Ещё удивило в кондовом этом краснолесье абсолютное отсутствие калек, деревья были как на подбор – мощные, ровные, росли друг от друга на уважительном расстоянии и не могло повериться, что хоть когда-то-когда-то и они были диким частокольем, а это – лишь уцелевшие от повальной падучей. Обязательно ли, чтобы дожить до такой лепости, нужно пережить битву маломерок? Как бы там не было – вот он бор, и, кажется, не будет ему конца, но вот под сосны всё чаще и чаще забегают невысокие, но мощные дубки и – сосновая готика смущена. Следом клёны, берёзки, рябины – этак ведь недалека и опушка… да вот же она светлеется залитым вечерним солнцем полем, вот уж остаются только берёзовые клинья с точёным еловым подлеском.

А по опушке-то!..

Я опять лазил на четвереньках, раздвигая траву, обмирая – сначала в надежде увидеть, а потом, трижды, увидев-таки очередное чудо. Белые, белые, белые! Чем-то они и впрямь отличались и от сильвачёвских, и от жилинских – густотой коричневого шляпок? Белизной ножек? Или ровной мощью – не было трухлявых, как и не копошилась малышня. Они стояли, как форпост перед выходом из леса. А может быть, необычность была в освещении? Утренний гриб и вечерний – из разных эпох. В них не было радости, но не было и отчаянья, суеты, спокойная вахта местных богатырей… Я любовался ими, не притрагиваясь, даже не подходя очень близко – зачем зря беспокоить, люди на службе.

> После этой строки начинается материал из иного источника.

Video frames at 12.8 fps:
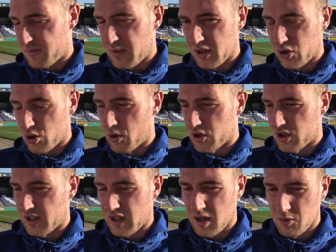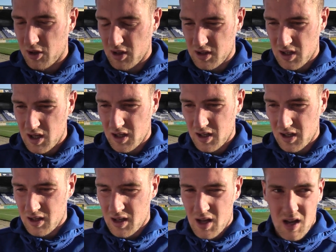being too much in the game, like you say. And
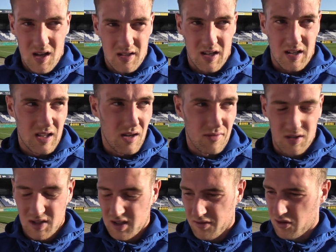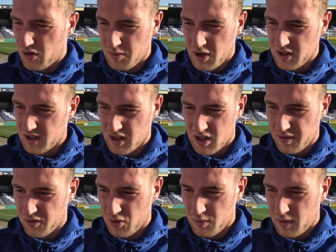then second half, we just never really managed to get a
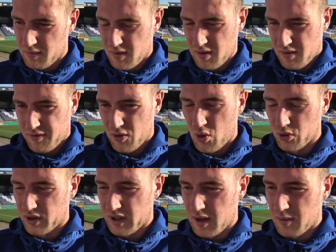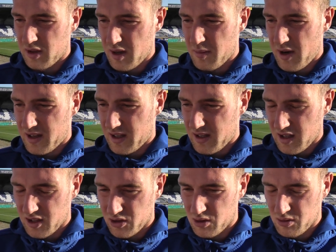foothold in the game and get back in
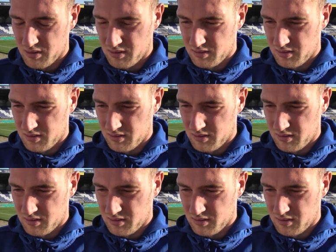it at all.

В ближайший к опушке просвет опять показалась вдалеке белая черепичная крыша и дымок над ней. Суеверно силился не смотреть в эту сторону – вдруг растает от жадного погляда? Смотрел вокруг. Деревья стояли недвижно, все, как будто не росли, а были вкопаны, лишь одна, самая ближняя ко мне берёза раскачивалась и трепетала в каком-то своём, особенном резонансе с никак больше не замечаемой воздушной лесной рекой… или душой? Родившийся во мне леший отсутствием страха подтверждал непричастность привычному человеческому. Что? Где? Какие такие люди? Я стоял и раскачивался вместе с берёзой, бездумно, беззвучно, пока снова не повернулся к просвету и опять увидел белую черепичную крышу и дымок над ней.

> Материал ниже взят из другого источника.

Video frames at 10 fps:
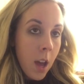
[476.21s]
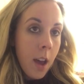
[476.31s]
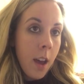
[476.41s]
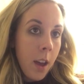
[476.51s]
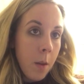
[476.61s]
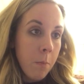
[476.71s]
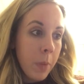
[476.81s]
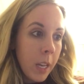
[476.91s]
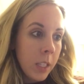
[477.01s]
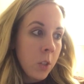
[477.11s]

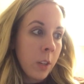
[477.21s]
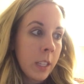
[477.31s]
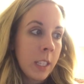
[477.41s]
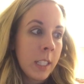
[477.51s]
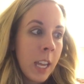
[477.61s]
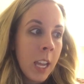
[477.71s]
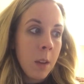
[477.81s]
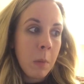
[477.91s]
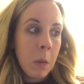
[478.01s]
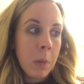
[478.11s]
But during the day
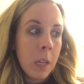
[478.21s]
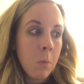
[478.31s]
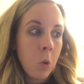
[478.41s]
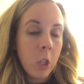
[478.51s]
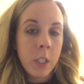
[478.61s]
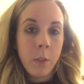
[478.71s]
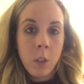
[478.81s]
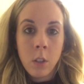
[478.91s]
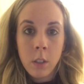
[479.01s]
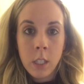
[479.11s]
it might be more
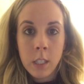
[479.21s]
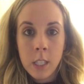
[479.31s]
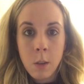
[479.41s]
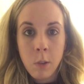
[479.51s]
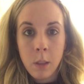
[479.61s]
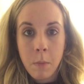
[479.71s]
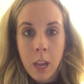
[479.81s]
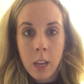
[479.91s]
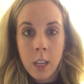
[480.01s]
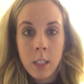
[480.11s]
difficult to see where the
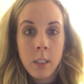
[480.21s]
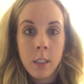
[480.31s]
man is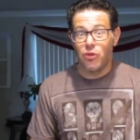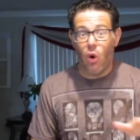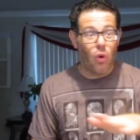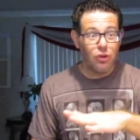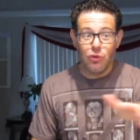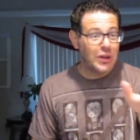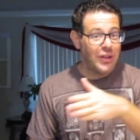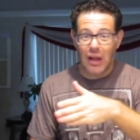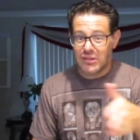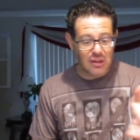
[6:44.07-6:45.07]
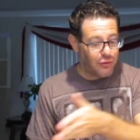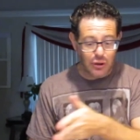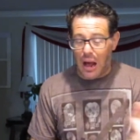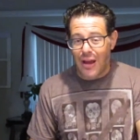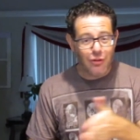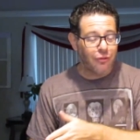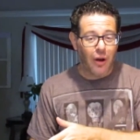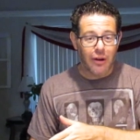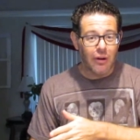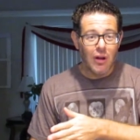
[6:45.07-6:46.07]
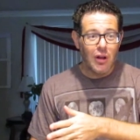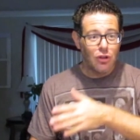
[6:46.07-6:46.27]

No, you could not say, for either fighter,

Выбежал на край. Да – крыша! Дым, нетронутый ветром, возносился в набухающее синью небо, растворялся, сливался с ним. Я спустился взглядом по дыму и увидел всё: версты в полторы поляна, посредине два красивых синих озера, побольше и поменьше, вокруг них деревня. До дома, что. ото всех отособясь, повернулся к лесу передом – метров двести некошеной ещё ржи, плотной, словно подсвечиваемой от земли живым янтарным светом.

Наверное, где-то была дорога, но я пошёл напрямки. Сзади, с другой стороны неба, из-за леса, будто опомнившись в затянувшейся засаде, набухали и торопились вдогон жирные чёрные тучи, уже было слышно, как они переговаривались потайным рокотом и наперегонки доедали сочащийся в случайные прораны рыхлый закатный варенец, – за спиной становилось темно, но тем светлей становилось пространство передо мной.

Лес отпускал и прощал меня, и я прощал лесу его обманы – и вчерашний, и утренний, и гнилое болото с оборотнями, и съеденные лесом деревни – всё. Через счастливо томящееся ржаное тело я упрямо приближался к настоящему.

Теперь мог разглядеть: оба озера были циркульно круглыми – кто-то очень постарался, когда вписывал их в отданный лесом (специально под эти жемчужины!) лоскут. Берега не были круты, но изгиб их удостоверивал начинающуюся прямо от зелёно-голубой кромки глубину. Озерки соединялись пуповиной ручья и, наверное, где-нибудь этим же ручьём выносили, как дань, озерковскую водицу миру и морю. Точно в центре маленького и чуть в стороне от центра большого литая гладь нарушалась правильной рябью – с потерянной глубины били ключи.